Registro delle opposizioni

Questo potrebbe essere definito un “post di servizio”, anche se immagino, considerata la natura e la storia degli interlocutori, siate già a conoscenza del ... servizio.
Pubblicità telefonica.
Da alcuni mesi è in vigore il cosiddetto “registro delle opposizioni” per chi non vuole più ricevere telefonate con un interlocutore che, a tutti i costi, vuole farti il favore di farti risparmiare.
Non avevo intenzione di iscrivermi, perchè meno “registro” i miei dati in qualsivoglia elenco, più mi ritengo libero nonostante tutta la marea di controlli cui siamo sottoposti.
Ma anche perchè in passato ebbi modo di apprezzare i prodotti di un paio di aziende vinicole friulane che avevano fatto una telefonata pubblicitaria.
Ma un mesetto fa la situazione era divenuta intollerabile.
Tornando a casa constatavo che durante la giornata arrivavano almeno quattro o cinque telefonate e la coda proseguiva anche fino alle nove di sera.
Avevo preso l’abitudine di non rispondere quando appariva “chiamata anonima” o “numero privato”.
Ma anche il “nemico” si è fatto furbo e adesso appariva il numero chiamante.
Così mi sono deciso: www.registrodelleopposizioni.it e ho seguito la procedura indicata.
Avevo molti dubbi sull’efficacia, ma mi devo ricredere.
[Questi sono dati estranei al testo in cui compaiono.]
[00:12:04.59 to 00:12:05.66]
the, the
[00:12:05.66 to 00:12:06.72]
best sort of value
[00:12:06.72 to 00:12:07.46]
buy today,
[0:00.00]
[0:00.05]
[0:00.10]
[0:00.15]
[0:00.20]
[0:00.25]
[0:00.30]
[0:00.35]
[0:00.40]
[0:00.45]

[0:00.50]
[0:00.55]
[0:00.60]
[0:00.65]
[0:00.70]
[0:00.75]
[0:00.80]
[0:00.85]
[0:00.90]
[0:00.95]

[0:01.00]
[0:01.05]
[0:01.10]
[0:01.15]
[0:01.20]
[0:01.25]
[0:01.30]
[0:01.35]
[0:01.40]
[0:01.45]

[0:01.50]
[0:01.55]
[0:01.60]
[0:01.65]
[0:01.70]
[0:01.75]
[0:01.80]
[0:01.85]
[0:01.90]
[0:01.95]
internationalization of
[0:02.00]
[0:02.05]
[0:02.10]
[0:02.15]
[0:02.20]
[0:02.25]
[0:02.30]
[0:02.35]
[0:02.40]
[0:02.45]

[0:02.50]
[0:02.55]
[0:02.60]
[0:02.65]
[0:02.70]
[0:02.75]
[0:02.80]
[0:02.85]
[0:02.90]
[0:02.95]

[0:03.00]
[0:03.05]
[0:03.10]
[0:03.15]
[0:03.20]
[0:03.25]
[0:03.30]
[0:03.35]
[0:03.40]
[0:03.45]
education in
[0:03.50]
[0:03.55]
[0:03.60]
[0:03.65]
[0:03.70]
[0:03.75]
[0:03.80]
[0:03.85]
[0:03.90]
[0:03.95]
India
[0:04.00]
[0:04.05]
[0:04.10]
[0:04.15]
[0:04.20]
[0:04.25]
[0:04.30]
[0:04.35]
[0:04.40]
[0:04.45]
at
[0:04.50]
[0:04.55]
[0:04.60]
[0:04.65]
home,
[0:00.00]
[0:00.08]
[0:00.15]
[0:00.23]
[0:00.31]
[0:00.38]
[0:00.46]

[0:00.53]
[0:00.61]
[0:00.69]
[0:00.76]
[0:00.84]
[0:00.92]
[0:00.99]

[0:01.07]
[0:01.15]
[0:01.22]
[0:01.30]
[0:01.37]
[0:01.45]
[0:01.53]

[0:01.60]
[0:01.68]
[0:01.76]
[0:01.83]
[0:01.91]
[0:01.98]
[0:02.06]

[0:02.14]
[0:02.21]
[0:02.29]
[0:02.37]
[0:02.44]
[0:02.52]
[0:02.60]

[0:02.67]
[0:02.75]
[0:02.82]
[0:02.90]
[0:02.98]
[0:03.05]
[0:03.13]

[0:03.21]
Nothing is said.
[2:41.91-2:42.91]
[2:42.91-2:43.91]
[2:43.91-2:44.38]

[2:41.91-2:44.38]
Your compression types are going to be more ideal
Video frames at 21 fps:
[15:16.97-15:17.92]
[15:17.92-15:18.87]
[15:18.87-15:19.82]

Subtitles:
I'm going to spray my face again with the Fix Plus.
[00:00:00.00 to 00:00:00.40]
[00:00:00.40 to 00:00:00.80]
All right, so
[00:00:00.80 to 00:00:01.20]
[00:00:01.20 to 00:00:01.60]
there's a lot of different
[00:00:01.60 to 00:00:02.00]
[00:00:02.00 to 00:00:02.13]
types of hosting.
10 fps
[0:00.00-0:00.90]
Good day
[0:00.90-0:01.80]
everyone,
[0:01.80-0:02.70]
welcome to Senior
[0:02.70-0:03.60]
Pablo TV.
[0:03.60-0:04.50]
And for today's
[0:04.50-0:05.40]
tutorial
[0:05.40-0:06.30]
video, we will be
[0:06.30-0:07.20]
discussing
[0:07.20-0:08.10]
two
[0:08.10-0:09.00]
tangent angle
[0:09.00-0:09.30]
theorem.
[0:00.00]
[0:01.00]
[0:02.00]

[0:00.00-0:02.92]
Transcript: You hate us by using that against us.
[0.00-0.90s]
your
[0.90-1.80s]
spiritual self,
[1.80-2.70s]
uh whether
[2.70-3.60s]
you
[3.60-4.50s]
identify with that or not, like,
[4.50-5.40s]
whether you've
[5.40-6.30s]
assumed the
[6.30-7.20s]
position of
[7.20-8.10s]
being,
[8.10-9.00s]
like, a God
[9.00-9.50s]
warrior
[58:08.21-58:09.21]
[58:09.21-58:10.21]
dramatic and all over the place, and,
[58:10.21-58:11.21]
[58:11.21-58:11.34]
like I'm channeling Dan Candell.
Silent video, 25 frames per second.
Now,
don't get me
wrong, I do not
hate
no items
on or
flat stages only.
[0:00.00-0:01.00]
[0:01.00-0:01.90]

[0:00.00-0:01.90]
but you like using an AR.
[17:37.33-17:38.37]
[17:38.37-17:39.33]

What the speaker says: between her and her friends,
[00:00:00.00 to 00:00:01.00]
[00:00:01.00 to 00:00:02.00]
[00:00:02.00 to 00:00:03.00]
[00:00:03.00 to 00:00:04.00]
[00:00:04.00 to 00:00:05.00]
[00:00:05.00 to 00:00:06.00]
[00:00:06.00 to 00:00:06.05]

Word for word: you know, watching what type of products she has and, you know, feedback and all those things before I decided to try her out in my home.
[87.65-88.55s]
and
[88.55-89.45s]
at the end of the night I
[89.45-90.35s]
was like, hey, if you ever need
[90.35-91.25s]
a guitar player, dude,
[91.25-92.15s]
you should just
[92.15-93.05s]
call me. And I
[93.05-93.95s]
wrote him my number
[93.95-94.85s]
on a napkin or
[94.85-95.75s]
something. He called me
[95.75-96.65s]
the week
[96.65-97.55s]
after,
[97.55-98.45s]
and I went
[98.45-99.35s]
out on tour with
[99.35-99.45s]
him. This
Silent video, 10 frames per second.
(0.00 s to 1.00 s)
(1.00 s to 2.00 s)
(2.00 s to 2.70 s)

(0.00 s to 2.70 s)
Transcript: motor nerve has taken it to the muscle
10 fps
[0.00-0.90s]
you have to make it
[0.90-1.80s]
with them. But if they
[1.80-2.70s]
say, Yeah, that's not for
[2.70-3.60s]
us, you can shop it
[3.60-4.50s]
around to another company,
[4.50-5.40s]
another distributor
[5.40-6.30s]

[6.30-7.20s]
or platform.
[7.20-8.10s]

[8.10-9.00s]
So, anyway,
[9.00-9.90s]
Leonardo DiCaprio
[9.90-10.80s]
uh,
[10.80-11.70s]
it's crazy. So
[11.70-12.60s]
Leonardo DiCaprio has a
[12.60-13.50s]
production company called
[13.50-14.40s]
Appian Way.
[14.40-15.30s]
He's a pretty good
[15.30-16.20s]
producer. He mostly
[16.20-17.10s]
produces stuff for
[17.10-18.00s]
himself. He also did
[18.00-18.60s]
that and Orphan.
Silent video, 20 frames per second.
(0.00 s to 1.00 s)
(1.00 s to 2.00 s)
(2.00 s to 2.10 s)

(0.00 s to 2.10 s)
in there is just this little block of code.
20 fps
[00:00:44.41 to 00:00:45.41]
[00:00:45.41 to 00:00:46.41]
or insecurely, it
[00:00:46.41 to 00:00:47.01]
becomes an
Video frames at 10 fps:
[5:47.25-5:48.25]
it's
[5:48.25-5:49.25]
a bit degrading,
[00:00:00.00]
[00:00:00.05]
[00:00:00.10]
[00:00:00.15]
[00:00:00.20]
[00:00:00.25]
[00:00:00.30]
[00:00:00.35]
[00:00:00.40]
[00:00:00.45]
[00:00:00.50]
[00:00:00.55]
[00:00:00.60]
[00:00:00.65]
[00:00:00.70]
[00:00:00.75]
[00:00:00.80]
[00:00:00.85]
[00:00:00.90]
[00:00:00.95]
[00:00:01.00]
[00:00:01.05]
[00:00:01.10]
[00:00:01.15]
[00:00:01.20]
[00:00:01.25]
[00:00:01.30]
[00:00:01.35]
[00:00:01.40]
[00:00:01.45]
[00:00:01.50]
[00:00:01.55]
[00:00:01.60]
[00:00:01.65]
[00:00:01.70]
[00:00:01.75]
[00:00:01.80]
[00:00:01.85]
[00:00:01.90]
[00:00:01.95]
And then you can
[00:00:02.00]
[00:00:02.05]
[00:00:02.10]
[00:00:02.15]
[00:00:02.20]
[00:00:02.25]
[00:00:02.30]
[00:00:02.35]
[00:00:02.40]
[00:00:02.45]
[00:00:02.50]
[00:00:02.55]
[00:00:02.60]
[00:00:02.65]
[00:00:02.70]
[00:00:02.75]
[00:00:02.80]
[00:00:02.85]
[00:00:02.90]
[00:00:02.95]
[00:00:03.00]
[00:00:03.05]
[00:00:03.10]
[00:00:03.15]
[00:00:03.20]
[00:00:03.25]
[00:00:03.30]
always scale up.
Nel giro di due giorni (le indicazioni parlavano entro quindici giorni, perchè le aziende devono organizzarsi per raccogliere i dati ogni quindici giorni) sono cessate del tutto le telefonate pubblicitarie.
Stop alla pubblicità indesiderata, anche se ho dovuto “registrarmi” in un pubblico registro, sia pur delle opposizioni, facendo un altro passo all’interno del grande fratello contemporaneo.